On a Saab note I am disappointed to see the name “Roadjet” go to Audi. Since the Opec created oil shortages of the 1970’s all major car makers have dabbled with forced induction but only Porsche and Saab has been producing turbine driven supercharged cars, continuously for the last 30 years. Unfortunately Saab’s 9 naming convention and Porsche’s recent obsession with difficult to pronounce names beginning with the letter “C” have left this wonderful name slip past them.

Good News: Last week Audi announced that due to over whelming positive response to the Roadjet concept at the Detroit show that the car is going to go into production.

Bad News: Audi stated at the same time that they doubted they’d bring the Roadjet to the US market.


WTF?! So Audi is saying, in essence, that our concept was so well received at the American auto show that we are going to make it, only once made we won’t sell it to the same people who convinced us to make it in the first place.

Or more likely Audi had every intention of producing the car and simply decided to take advantage to the buzz to pretend to have been “pushed” into production by consumer demand. However, they failed to notice the astounding idiocy of saying that American interest has convinced them to not sell the car in America.

Dirty bastards.

Heading to Detroit

After an interminable delay tomorrow I will begin posting my views on this year’s North American International Auto Show in Detroit. It will be a simple thumbs up, thumbs down, not all inclusive and leading up to a third Geely post.

Rolling up 75 towards Cobo.

Keep an eye out!

Woe to those who log on

Scams, child porn, spam, government intrusion, dot com bubble, one more thing to make life even more hectic. These are only a few, in a never ending litany of the ever growing evils that is the wild-west world of the internet. Why I dare say an alien race, monitoring our TV news broadcasts, could be expected to list the invention of the internet alongside other human follies like the French Revolution or the Designated Hitter Rule.

So, it is at this time, when all seems dark that I would like to pass along to you, my faithful readers (Chris) this one sliver of shining light from cyberspace.

How To Bake A Potato

This website has helped me in my time of need, hopefully it can help you as well.

Tuesday, January 24, 2006

Where’s an “apartheid” wall when you need one?

What's up with Mexico flagrantly assisting their citizens attempts to break US laws by entering the US illegally?
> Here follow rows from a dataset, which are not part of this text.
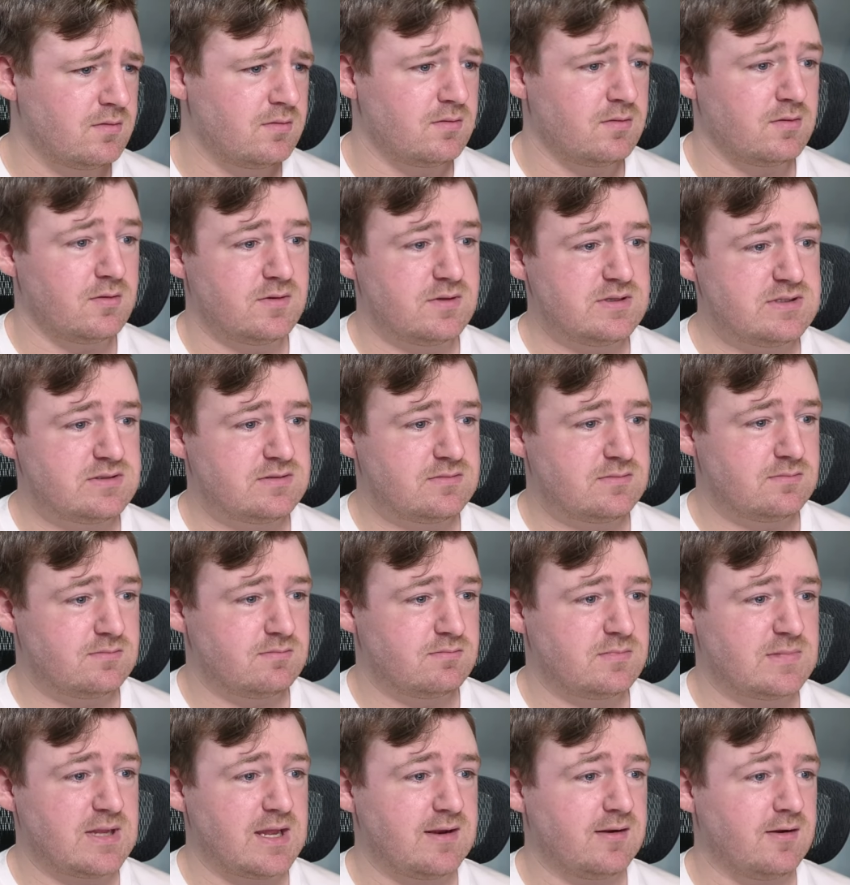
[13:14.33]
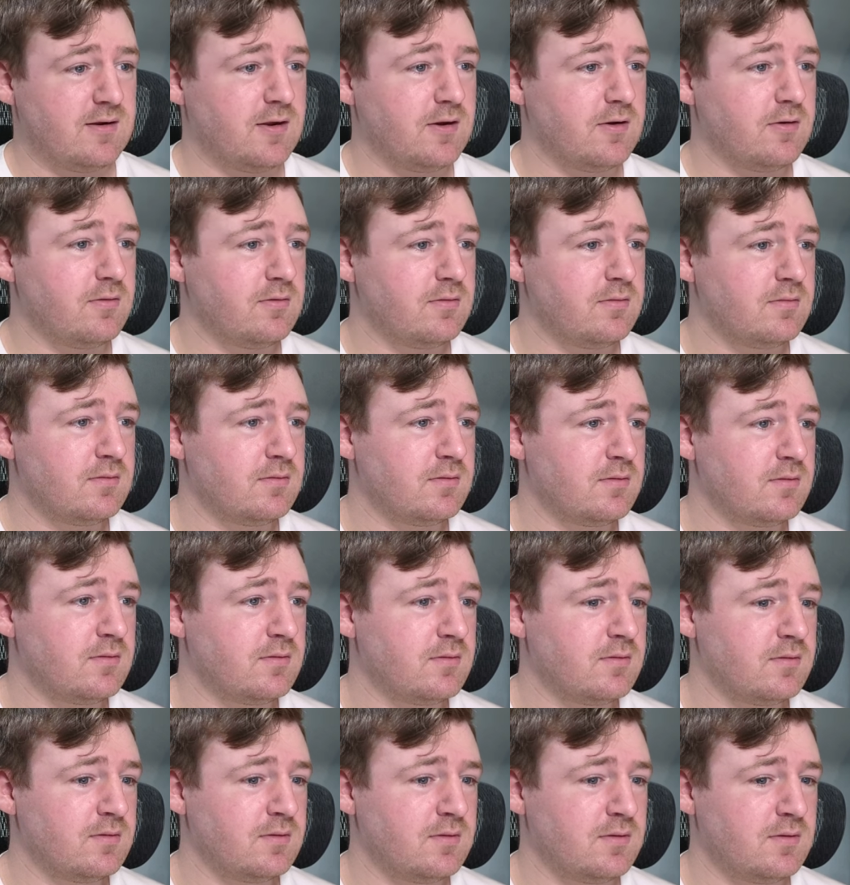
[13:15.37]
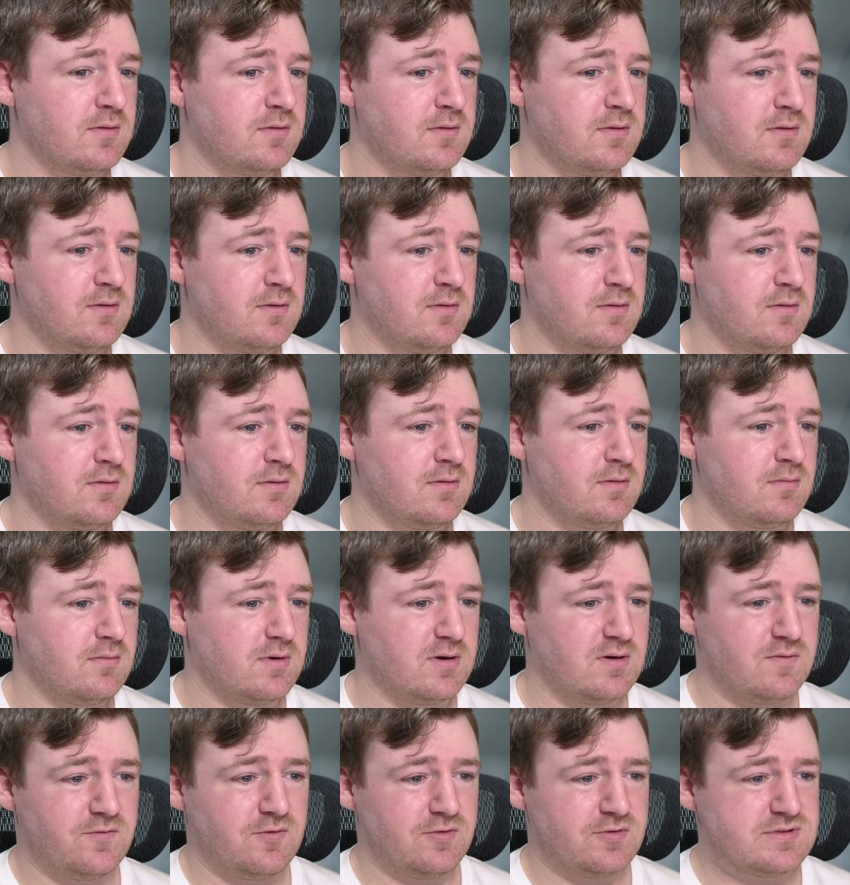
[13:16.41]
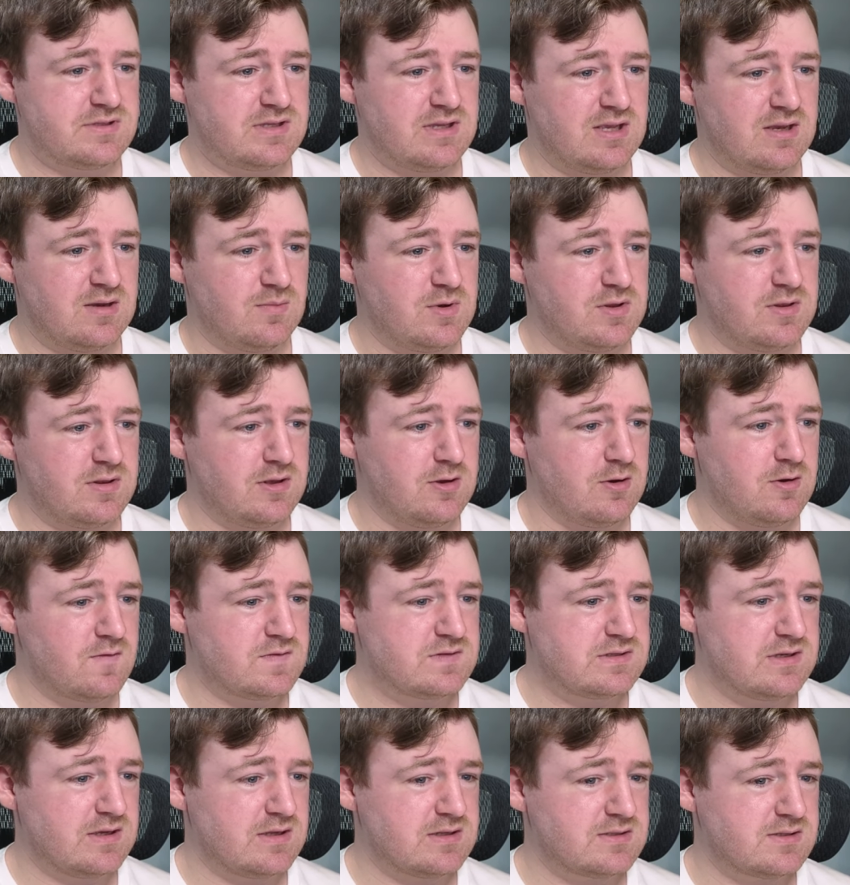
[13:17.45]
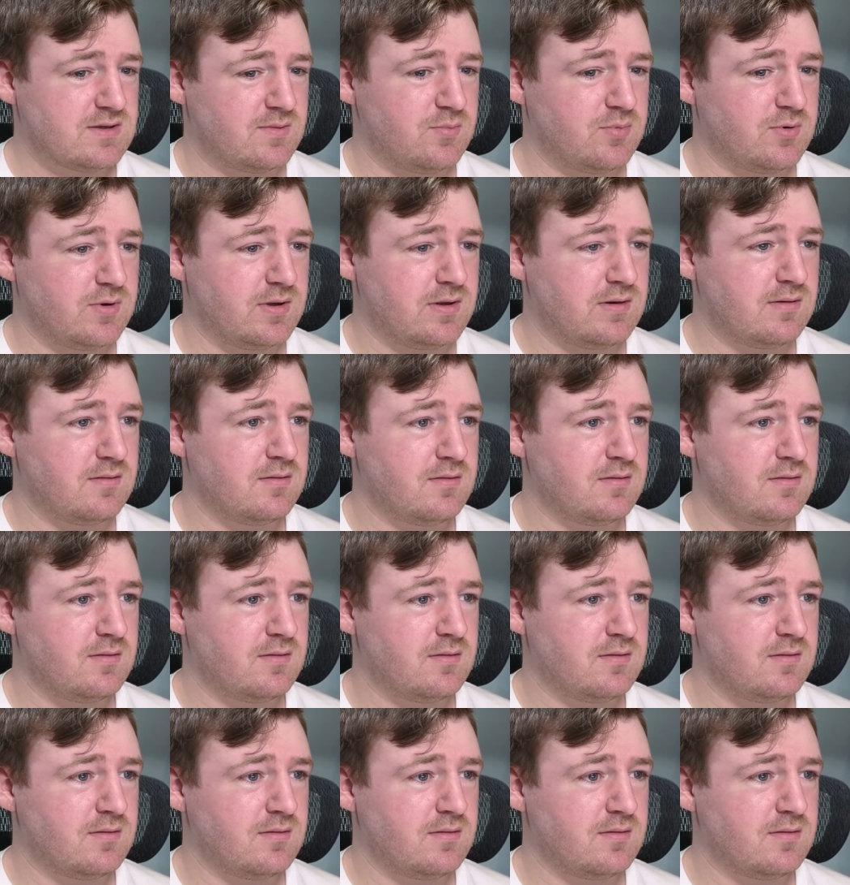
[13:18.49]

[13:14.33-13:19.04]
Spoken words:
Oh, he's 10-0. Wonder if we'll see him in the UFC at some point.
For years they have been complicit in the movement of people north but recently have been bold in their actions, with today announcement to provide illegals with maps to the AZ desert.
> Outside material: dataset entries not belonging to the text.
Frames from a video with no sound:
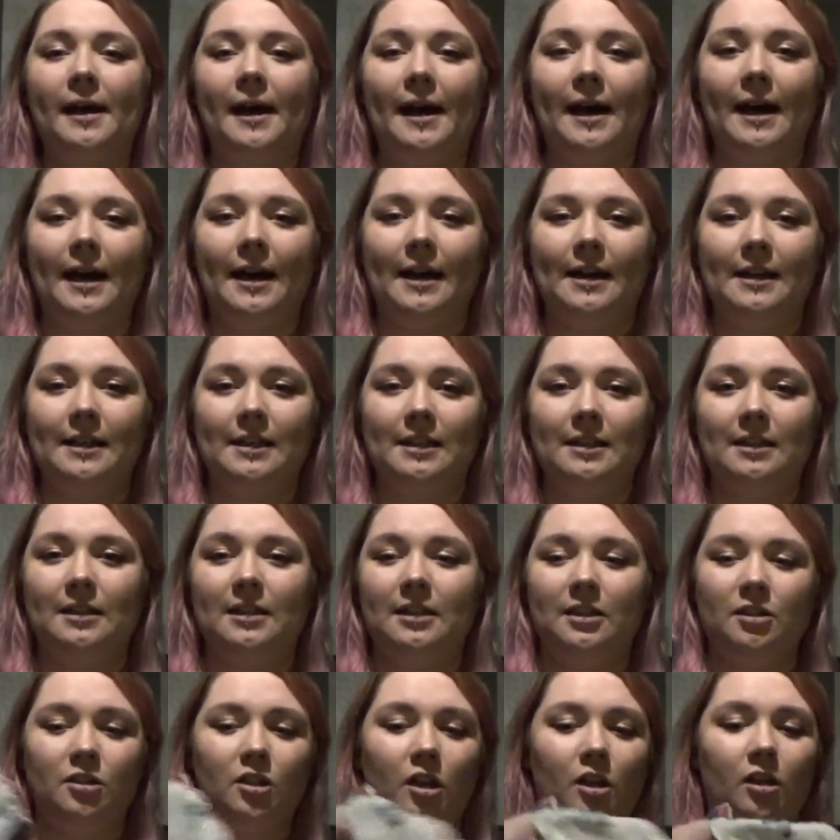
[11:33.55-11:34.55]
and
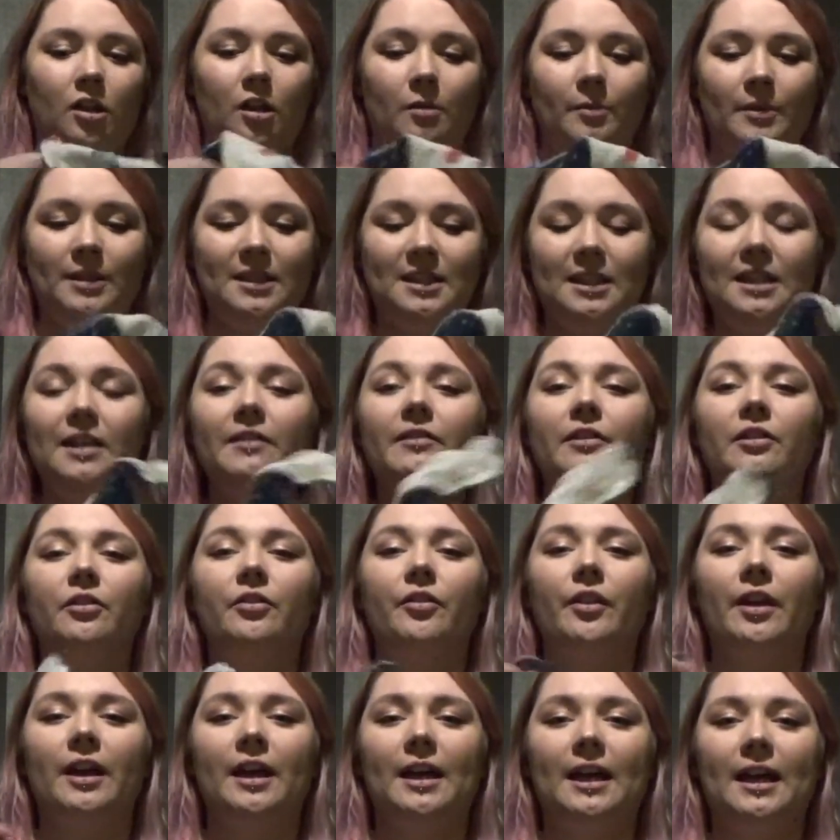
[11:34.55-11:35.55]
there's not a lot of material
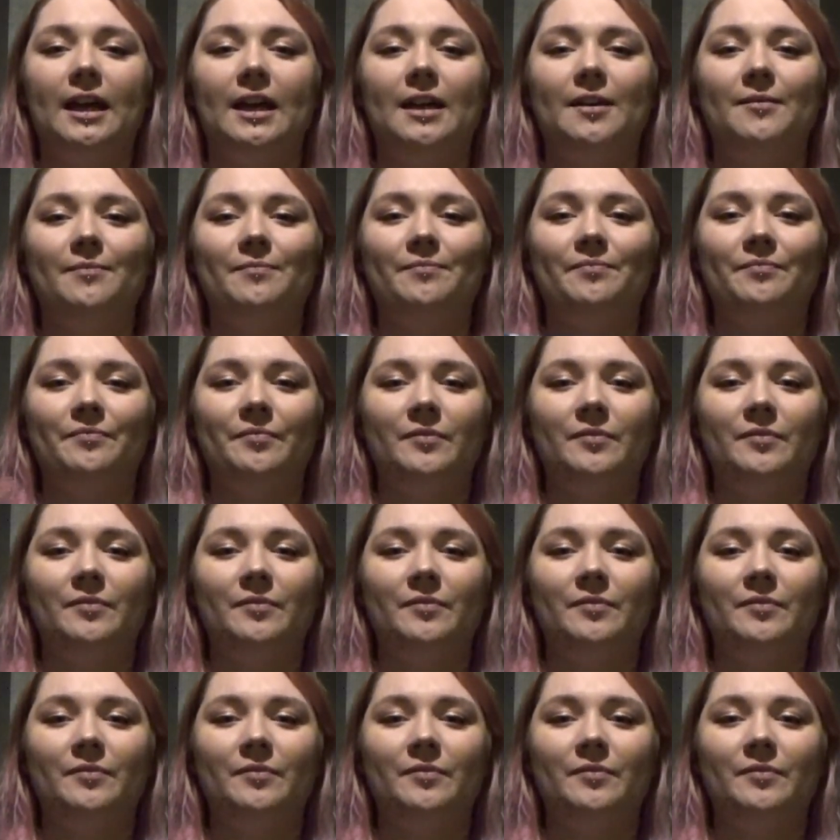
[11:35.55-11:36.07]
there.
NEXT: Mexico to issue US Social Security numbers to all Mexican citizens so they can start getting Welfare.


They say it’s to help people survive the journey. BS. If you want to save the lives of people wandering in the desert then do something to stop them from entering the desert in the first place. That’s what a responsible government would do, but then we are talking about Mexico.